To sit back and look at the “beauty” of autism as some do in this so called ND crowd is just bizarre. There is nothing beautiful about a teenager killing their mother or becoming so aggressive that they can no longer live at home. I wish these people would get out of living in the world of denial. The most damage occurs when these ND types convey the message of “autism is just quirkly and fun” to parents of newly diagnosed kids and they in turn fail to get the proper treatment early on and the cycle continues. Totally irresponsible in my opinion.

— added by Anonymous on Saturday, May 2, 2009 at 6:53 am

I definitely agree that more training, and earliest education helps for skill-building of all sorts, including communication and behavioral mitigation. But I don’t agree that ND acceptance of autism does the “most” damage, nor does it lead to tragedies like Sky Walker. I still believe that something like this tragedy is way outside of the norm.
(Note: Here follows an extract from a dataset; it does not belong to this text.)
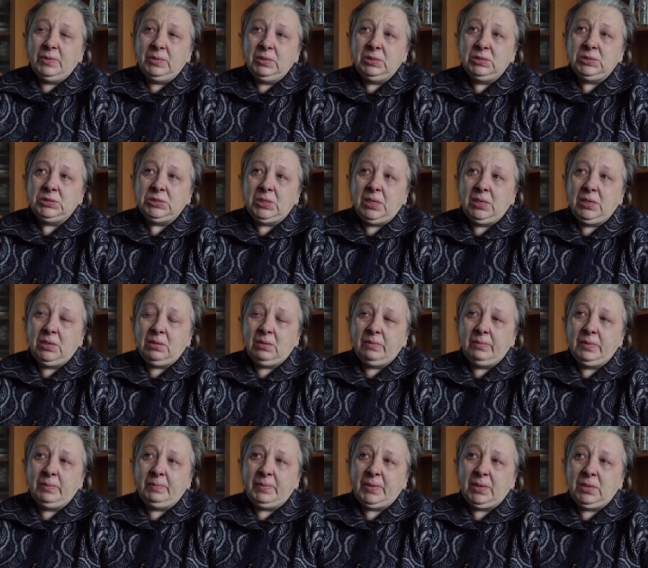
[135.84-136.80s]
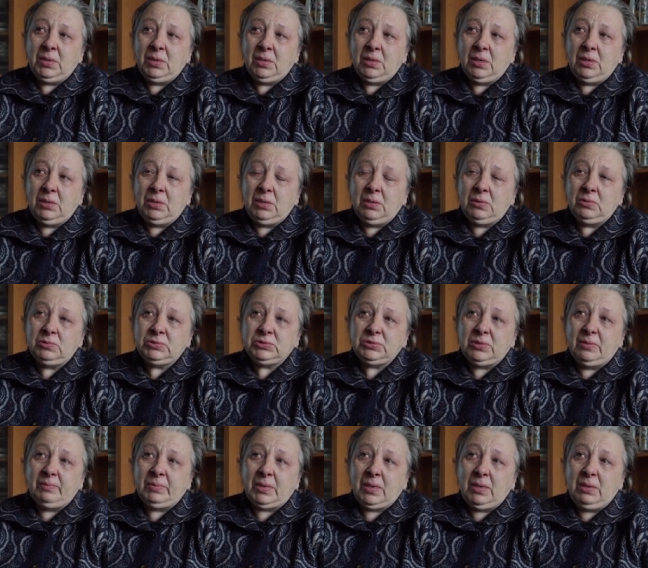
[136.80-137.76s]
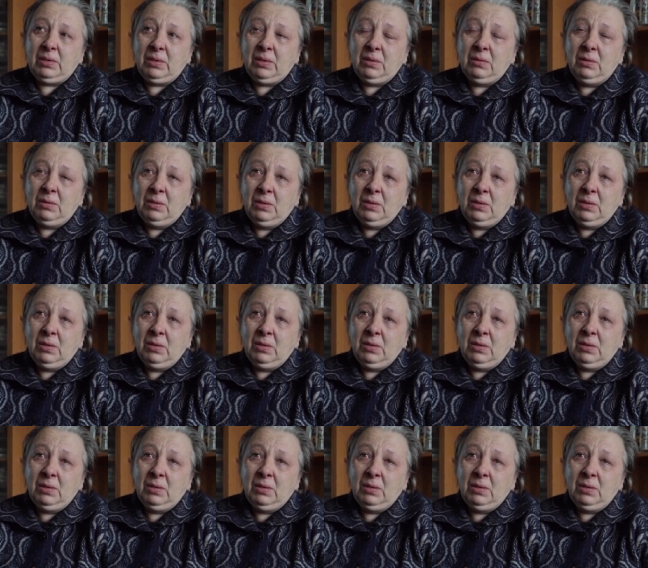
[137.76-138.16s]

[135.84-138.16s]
понедельник мы поехали, его собрали.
Sometimes I do believe that too much emphasis on treatment and cure can give an autistic person (or anyone with a disability) kind of a complex, that they are defective and need to be fixed.

We need to strike a balance between obsessive treatment and autism worship.

— added by Susan Senator on Saturday, May 2, 2009 at 7:57 am

I agree with your comment that “We need to strike a balance between obsessive treatment and autism worship.” The difficult thing when it comes to our children is we normally go extra miles and then some. We can call it obsessive treatment, but the parents may call it determined and hard works. It is difficult to imagine what Sky Walker is thinking right now. He must miss his mother so much but could not express his feelings. I understand he did a terrible thing, but whenever I see his pictures with the helmet over his head it hurts me inside.